Management has not provided explicit forward guidance in the reviewed filings, but the Board's actions indicate confidence in cash flow sustainability through dividend continuity and capital allocation discipline. The company emphasized compliance with SEBI LODR norms, full utilization of raised funds, and adherence to regulatory requirements, suggesting a focus on maintaining financial stability amid governance scrutiny and sectoral transitions.

Extracted from official company announcements. Not StockFin.ai's opinion.

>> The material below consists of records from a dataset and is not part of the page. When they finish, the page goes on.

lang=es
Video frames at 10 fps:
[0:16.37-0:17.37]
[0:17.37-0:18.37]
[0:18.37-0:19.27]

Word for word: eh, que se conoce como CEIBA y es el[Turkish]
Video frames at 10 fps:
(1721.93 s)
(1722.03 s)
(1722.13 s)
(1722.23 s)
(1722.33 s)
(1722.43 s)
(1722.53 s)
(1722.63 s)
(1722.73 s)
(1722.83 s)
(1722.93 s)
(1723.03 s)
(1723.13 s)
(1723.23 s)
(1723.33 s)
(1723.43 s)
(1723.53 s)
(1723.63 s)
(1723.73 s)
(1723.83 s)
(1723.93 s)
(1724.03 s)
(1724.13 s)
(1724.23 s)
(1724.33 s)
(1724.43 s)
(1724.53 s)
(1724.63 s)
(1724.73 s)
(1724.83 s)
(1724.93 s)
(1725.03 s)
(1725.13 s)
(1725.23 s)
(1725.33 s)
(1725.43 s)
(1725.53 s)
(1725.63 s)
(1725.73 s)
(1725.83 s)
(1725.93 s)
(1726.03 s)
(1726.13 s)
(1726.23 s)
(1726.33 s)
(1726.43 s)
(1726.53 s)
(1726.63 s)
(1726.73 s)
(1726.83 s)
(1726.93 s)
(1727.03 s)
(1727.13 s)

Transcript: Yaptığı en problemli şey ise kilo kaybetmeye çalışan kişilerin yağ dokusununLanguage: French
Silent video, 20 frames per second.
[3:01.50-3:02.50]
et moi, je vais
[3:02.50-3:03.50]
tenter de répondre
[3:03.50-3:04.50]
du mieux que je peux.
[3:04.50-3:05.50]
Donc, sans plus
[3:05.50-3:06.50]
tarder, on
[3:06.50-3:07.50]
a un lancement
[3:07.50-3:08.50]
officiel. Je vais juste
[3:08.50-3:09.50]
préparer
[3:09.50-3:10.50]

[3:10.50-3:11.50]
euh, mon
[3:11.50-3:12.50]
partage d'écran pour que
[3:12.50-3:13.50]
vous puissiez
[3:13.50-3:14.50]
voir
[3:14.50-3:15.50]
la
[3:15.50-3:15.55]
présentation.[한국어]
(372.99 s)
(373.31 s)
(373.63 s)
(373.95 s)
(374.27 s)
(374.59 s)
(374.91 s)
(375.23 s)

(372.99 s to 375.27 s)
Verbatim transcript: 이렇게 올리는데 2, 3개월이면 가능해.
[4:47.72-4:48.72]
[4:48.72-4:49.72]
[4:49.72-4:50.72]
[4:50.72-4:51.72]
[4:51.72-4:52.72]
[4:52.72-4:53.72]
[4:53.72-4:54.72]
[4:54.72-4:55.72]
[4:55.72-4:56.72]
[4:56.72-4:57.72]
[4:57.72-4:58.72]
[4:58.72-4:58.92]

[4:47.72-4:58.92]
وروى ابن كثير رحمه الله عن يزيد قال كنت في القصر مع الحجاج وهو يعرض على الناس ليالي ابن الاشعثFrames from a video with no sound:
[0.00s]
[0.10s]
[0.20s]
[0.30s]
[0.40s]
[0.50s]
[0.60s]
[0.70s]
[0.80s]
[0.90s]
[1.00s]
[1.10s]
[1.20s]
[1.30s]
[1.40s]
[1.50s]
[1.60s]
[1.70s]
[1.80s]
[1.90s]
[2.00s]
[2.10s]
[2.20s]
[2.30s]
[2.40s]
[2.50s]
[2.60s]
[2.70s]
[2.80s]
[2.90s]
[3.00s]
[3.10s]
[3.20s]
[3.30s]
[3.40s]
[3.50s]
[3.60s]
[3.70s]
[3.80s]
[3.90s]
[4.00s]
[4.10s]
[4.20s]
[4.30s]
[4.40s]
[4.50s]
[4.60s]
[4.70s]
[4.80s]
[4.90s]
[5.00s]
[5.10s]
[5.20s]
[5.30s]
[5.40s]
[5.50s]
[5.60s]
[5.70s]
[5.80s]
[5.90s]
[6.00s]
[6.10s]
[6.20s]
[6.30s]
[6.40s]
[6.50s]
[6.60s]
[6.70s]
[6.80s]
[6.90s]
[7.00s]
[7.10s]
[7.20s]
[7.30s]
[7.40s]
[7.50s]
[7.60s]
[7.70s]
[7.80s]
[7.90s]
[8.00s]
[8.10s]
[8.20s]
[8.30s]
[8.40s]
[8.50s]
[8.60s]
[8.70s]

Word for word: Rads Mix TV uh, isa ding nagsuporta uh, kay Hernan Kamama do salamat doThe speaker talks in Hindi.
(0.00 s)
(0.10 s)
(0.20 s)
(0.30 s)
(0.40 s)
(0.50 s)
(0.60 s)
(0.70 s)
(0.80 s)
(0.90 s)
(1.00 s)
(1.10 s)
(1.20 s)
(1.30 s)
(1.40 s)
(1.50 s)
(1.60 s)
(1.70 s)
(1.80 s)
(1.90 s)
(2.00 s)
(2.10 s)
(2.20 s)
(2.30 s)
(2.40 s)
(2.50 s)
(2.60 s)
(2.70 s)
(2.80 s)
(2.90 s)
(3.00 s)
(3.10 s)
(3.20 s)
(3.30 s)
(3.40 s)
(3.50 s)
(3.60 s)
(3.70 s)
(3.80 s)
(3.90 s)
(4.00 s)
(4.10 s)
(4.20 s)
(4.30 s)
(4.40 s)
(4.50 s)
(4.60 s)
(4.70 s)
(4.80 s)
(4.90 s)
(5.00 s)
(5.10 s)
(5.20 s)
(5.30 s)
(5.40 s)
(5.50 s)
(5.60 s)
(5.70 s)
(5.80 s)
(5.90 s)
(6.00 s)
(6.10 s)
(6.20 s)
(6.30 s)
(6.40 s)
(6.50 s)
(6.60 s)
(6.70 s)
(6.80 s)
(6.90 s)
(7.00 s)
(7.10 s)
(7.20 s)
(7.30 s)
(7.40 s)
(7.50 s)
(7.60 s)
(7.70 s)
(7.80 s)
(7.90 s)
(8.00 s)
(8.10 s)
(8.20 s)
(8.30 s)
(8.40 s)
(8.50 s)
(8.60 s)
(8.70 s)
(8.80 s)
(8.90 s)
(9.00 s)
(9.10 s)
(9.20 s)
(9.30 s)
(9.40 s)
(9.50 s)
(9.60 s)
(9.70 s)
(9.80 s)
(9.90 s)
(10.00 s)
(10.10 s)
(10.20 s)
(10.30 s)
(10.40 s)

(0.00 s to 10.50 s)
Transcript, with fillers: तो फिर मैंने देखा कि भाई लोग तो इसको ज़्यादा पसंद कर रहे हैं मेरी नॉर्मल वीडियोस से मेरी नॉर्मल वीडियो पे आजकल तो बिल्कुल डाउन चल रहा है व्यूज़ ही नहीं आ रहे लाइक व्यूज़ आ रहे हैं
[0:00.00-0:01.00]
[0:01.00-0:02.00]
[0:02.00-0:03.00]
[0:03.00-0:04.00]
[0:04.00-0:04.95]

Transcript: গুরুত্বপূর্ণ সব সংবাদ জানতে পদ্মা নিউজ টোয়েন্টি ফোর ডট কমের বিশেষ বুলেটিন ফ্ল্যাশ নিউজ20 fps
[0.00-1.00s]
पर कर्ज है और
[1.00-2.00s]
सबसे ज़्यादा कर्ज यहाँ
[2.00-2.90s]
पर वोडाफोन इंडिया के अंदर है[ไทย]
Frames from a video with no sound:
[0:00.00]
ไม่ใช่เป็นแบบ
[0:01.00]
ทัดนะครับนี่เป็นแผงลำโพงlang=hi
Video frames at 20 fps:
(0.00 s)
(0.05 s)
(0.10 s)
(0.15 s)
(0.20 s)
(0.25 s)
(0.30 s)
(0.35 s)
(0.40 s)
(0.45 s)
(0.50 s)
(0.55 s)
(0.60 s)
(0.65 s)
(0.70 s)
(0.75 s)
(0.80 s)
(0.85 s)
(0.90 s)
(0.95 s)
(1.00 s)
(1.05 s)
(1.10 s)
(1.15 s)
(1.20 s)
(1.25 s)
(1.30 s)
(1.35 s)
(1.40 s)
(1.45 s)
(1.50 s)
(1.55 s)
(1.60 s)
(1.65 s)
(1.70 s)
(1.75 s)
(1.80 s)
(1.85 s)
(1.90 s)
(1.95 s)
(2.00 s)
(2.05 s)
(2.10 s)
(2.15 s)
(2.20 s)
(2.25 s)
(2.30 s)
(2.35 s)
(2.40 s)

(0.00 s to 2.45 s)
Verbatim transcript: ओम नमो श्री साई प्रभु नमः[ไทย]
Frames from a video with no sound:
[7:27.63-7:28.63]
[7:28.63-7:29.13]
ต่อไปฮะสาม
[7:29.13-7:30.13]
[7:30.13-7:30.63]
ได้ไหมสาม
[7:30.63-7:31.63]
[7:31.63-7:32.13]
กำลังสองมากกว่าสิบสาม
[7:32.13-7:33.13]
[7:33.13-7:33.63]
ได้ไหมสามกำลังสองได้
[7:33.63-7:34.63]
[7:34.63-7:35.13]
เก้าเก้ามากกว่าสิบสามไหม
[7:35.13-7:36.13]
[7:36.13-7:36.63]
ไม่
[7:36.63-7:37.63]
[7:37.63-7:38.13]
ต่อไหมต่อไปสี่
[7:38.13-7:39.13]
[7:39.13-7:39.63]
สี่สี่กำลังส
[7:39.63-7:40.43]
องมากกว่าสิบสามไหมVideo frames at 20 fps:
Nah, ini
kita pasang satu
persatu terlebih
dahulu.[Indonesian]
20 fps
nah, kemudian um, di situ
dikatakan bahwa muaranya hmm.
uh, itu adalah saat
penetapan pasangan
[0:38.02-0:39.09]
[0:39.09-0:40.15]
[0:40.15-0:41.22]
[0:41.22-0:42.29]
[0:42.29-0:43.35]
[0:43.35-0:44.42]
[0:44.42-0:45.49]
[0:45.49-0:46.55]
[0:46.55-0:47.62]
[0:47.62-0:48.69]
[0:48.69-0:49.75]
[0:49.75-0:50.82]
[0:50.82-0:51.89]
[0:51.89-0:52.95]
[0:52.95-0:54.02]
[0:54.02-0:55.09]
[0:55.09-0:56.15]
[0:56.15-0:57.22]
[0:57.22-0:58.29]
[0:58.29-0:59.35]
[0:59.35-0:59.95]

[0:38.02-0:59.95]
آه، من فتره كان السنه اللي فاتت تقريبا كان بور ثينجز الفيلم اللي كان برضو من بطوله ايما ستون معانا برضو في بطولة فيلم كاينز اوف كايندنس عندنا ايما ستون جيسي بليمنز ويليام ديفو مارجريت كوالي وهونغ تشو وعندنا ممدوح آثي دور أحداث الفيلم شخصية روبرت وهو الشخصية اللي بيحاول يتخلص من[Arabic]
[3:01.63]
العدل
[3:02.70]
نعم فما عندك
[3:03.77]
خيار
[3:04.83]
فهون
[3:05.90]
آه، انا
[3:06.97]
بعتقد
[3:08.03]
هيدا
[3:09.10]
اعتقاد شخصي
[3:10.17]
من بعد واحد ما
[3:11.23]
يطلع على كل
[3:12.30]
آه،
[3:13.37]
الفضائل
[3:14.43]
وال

⚖️ Peer Comparison — Petroleum Products

Company MCap (₹ Cr) P/E ROCE ROE D/E
Reliance Industries Limited 18.08 L Cr 21.7 11.2% 9.9% 0.41
Indian Oil Corporation Limited 1.90 L Cr 17.4
Bharat Petroleum Corporation Limited 1.23 L Cr 4.9 25.4% 30.2% 0.63
Hindustan Petroleum Corporation Limited 77,963 12.9
Mangalore Refinery and Petrochemicals Limited 26,345 32.0
Castrol India Limited 17,947 18.7
Chennai Petroleum Corporation Limited 15,025 40.4
Gulf Oil Lubricants India Limited 4,665 13.1
Savita Oil Technologies Limited 2,805 24.7
Veedol Corporation Limited 2,497 16.0

🔗 Peer Stock Analyses

RELIANCEBPCLHINDPETROMRPLCASTROLIND

⚠️ Risk Factors

1) Governance risks persist due to non-compliance with independent director requirements and discontinuation of key committees effective March 28, 2026, potentially affecting ESG ratings and investor trust. 2) Leadership transitions in critical functions like marketing and vigilance, though deemed routine, could introduce execution uncertainty if not managed smoothly. 3) Structural margin pressures in refining and marketing operations are implied by fluctuating OPM trends despite stable revenue, reflecting sectoral volatility.

📋 Recent Filings

🧠 Analyst's Read

IOC remains a cash-generative enterprise with disciplined capital allocation and dividend policy, but governance lapses and margin volatility present material headwinds. Investors should monitor next AGM outcomes, dividend payment execution, and management's response to operational pressures amid energy transition dynamics.

Based on filing content and financial data. Not a recommendation.

Data sourced from stock announcements. Analysis generated by StockFin.ai.
For informational purposes only — not investment advice. Updated 2026-06-16.